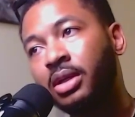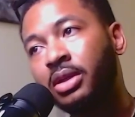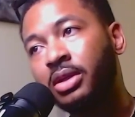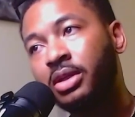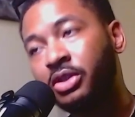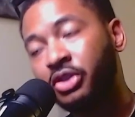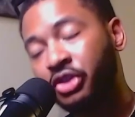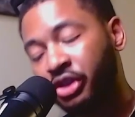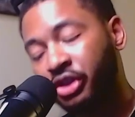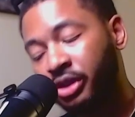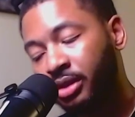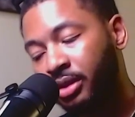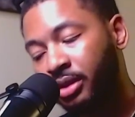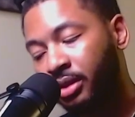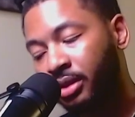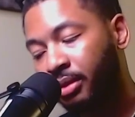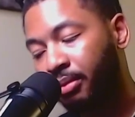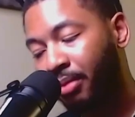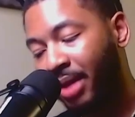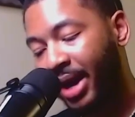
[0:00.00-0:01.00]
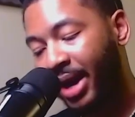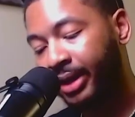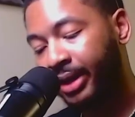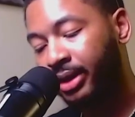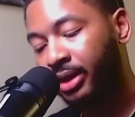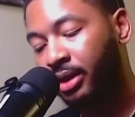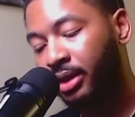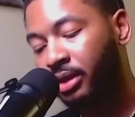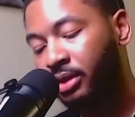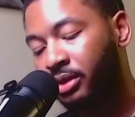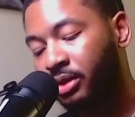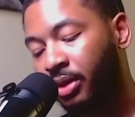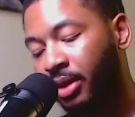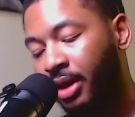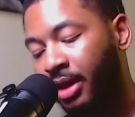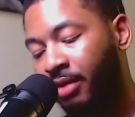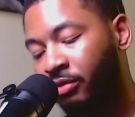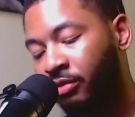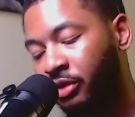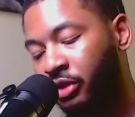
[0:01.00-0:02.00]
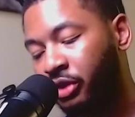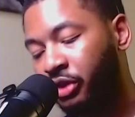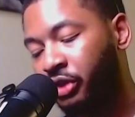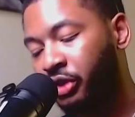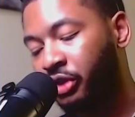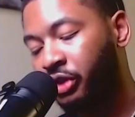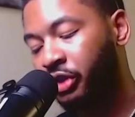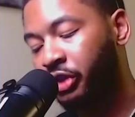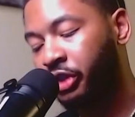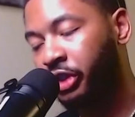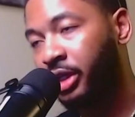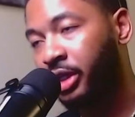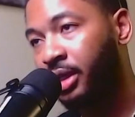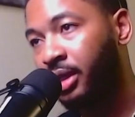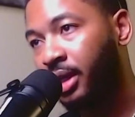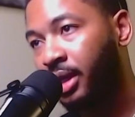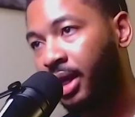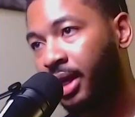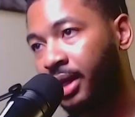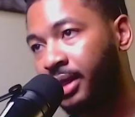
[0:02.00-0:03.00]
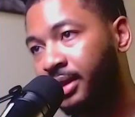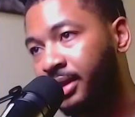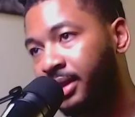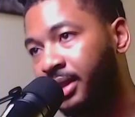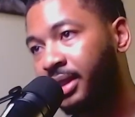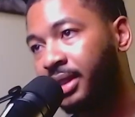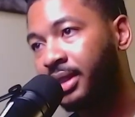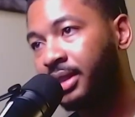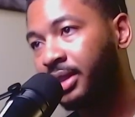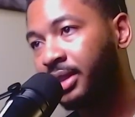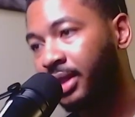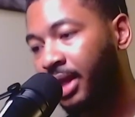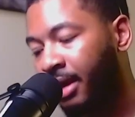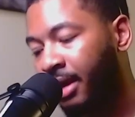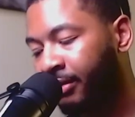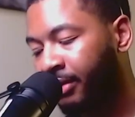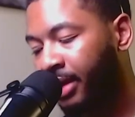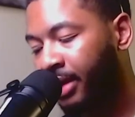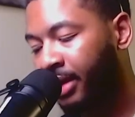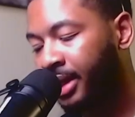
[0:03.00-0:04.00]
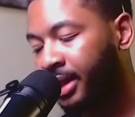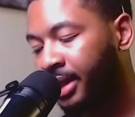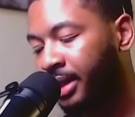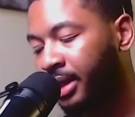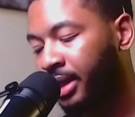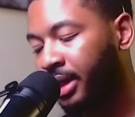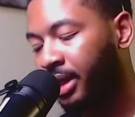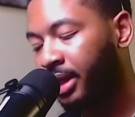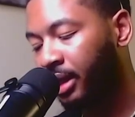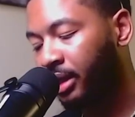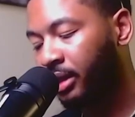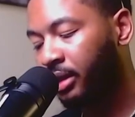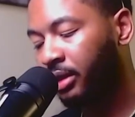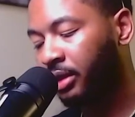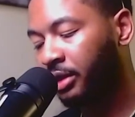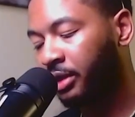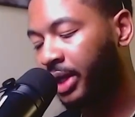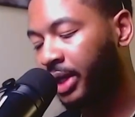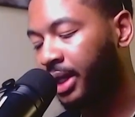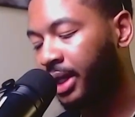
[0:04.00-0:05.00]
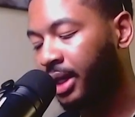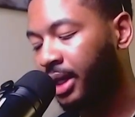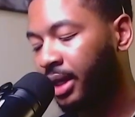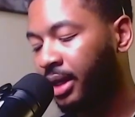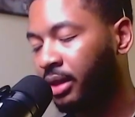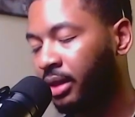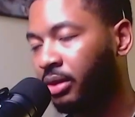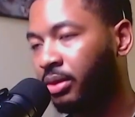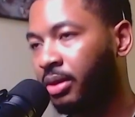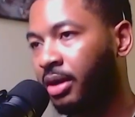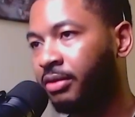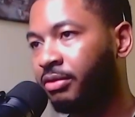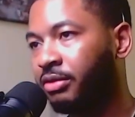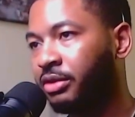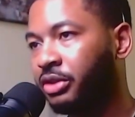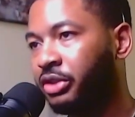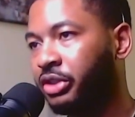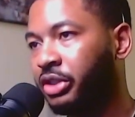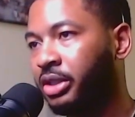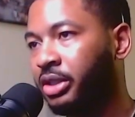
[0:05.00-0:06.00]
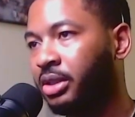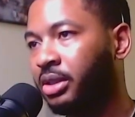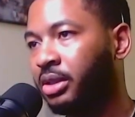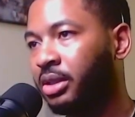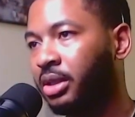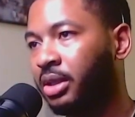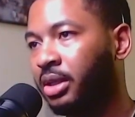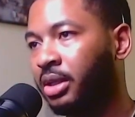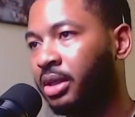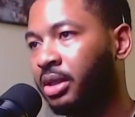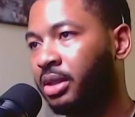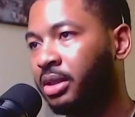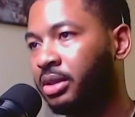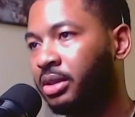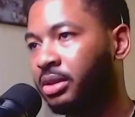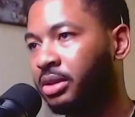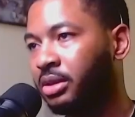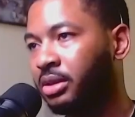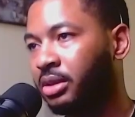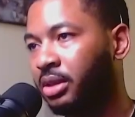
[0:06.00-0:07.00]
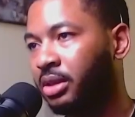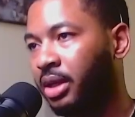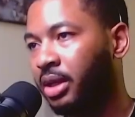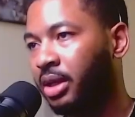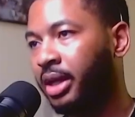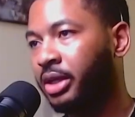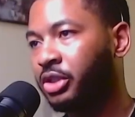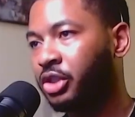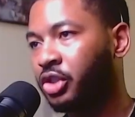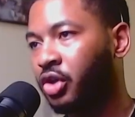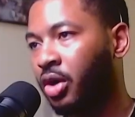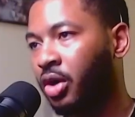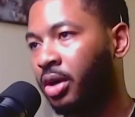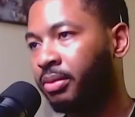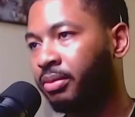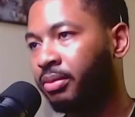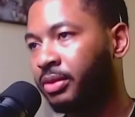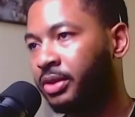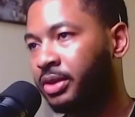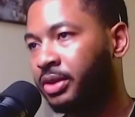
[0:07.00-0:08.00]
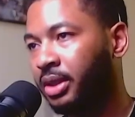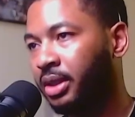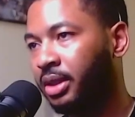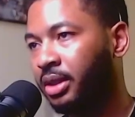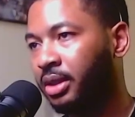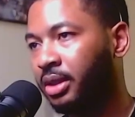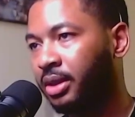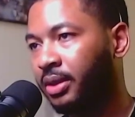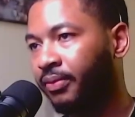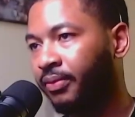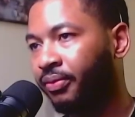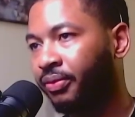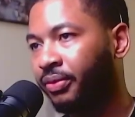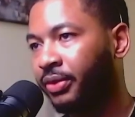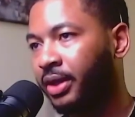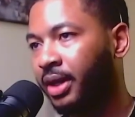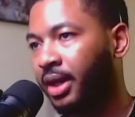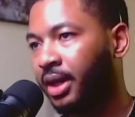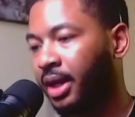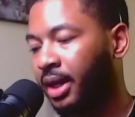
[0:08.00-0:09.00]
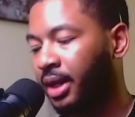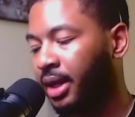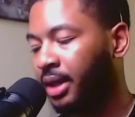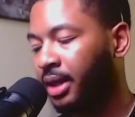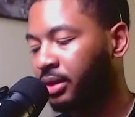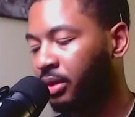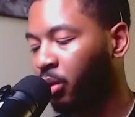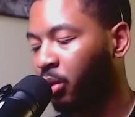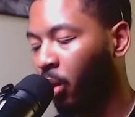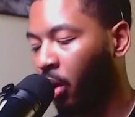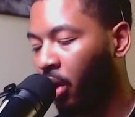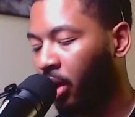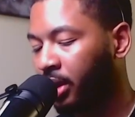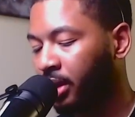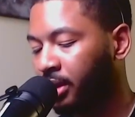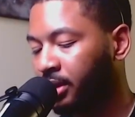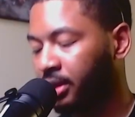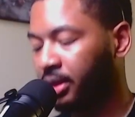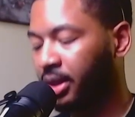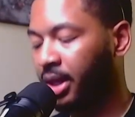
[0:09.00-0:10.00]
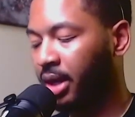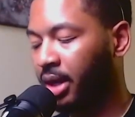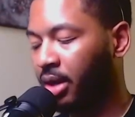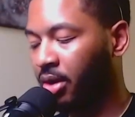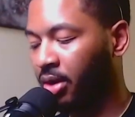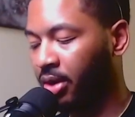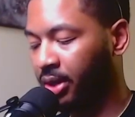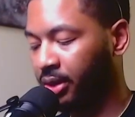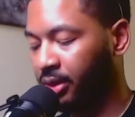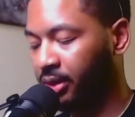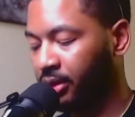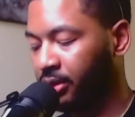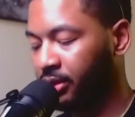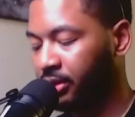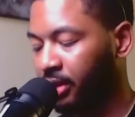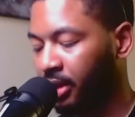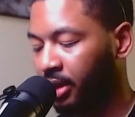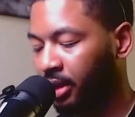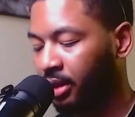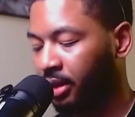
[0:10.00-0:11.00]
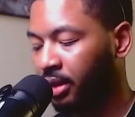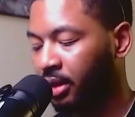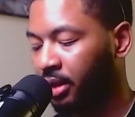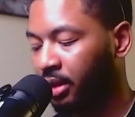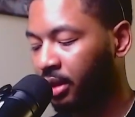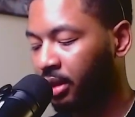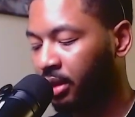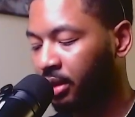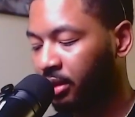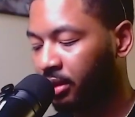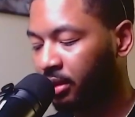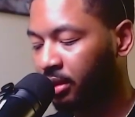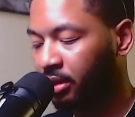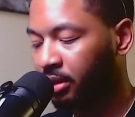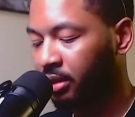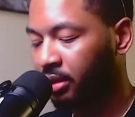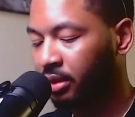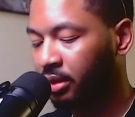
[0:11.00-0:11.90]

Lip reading: G minor. So you have G and D in your left hand, and in your right hand you have G, A sharp, D. And I like to walk into that chord using, right?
---------------
The lines to retype begin with the one containing "[0:05.00-0:06.00]" and end with the last line of the records. Reproduce them exactly and omit the pictures.

» **Response to this exercise**:
[0:05.00-0:06.00]
[0:06.00-0:07.00]
[0:07.00-0:08.00]
[0:08.00-0:09.00]
[0:09.00-0:10.00]
[0:10.00-0:11.00]
[0:11.00-0:11.90]

Lip reading: G minor. So you have G and D in your left hand, and in your right hand you have G, A sharp, D. And I like to walk into that chord using, right?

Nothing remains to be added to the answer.